The rest he’s learned through much trial and error and lots of research. “You’ve got to do your research. It’s 90 percent of your job as an affiliate.”
He also says that he works backwards. When he was planning to create a site for license plate frames, he did a search to check on what search terms people are using for them. Then he made 48 pages using the 48 exact terms people searched for. No more; no less.
Research is important but so are common sense and good instincts. Because of his previous work, Knoblach claims that he can think much like the bad actors out there trying to steal commissions. This helps him put in place ways to thwart parasites and other bad folks. It also helps him when analyzing his numbers. He’s good at spotting inconsistencies and looking for the angles.

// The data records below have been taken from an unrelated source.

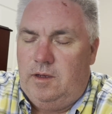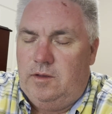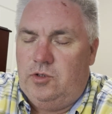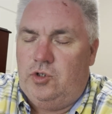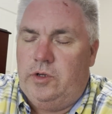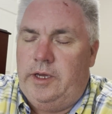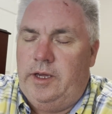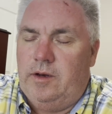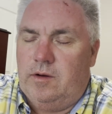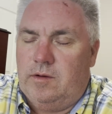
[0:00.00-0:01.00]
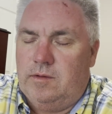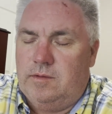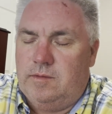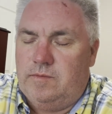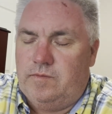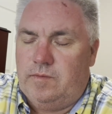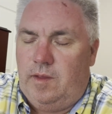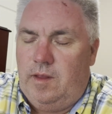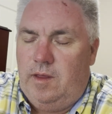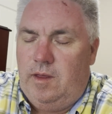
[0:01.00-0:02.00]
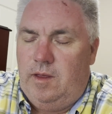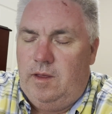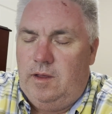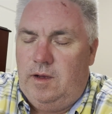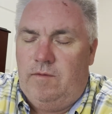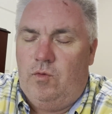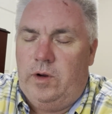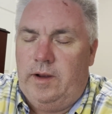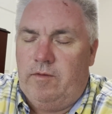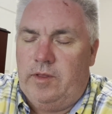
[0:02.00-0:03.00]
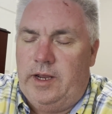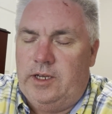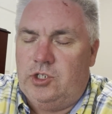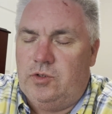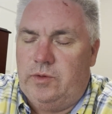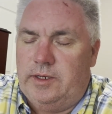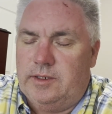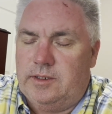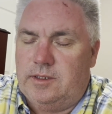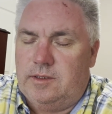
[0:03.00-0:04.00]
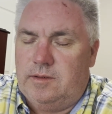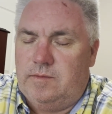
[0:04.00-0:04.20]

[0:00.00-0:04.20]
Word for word: that you heal her of whatever that issue is.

So, the obvious question is, why hasn’t someone who has an aptitude for fast talking and making money, perverted his online business (which is always ripe for scammers) into that kind of operation – especially since so many of these scammers do it because it’s very lucrative?
“I have a conscience. It would only take a second for me to do something bad, but I won’t. I spend half of my day trying to defeat the bad apples. It’s a pain. I truly believe that some congressman’s wife will get a bug about this and then there will be regulation regarding this behavior.”
Instead, he’s fallen in with a crowd that abhors that type of behavior and is not shy about making it public.
Meanwhile, Knoblach spends a lot of his work life looking into new things. “Copying and pasting links is drudge work. Thinking about new ideas is the fun part.” He’s getting into a partnership with some peers from the affiliate space, but he coyly declined to provide any details except to say that “it will be bigger than eBates.”
But Knoblach’s life as an affiliate is really just about having a job that allows him to focus on raising Jesse. His work gives them both freedom and a good life filled with fun and enjoyment. We’re not a regular family but “life is great. Who could ask for more?”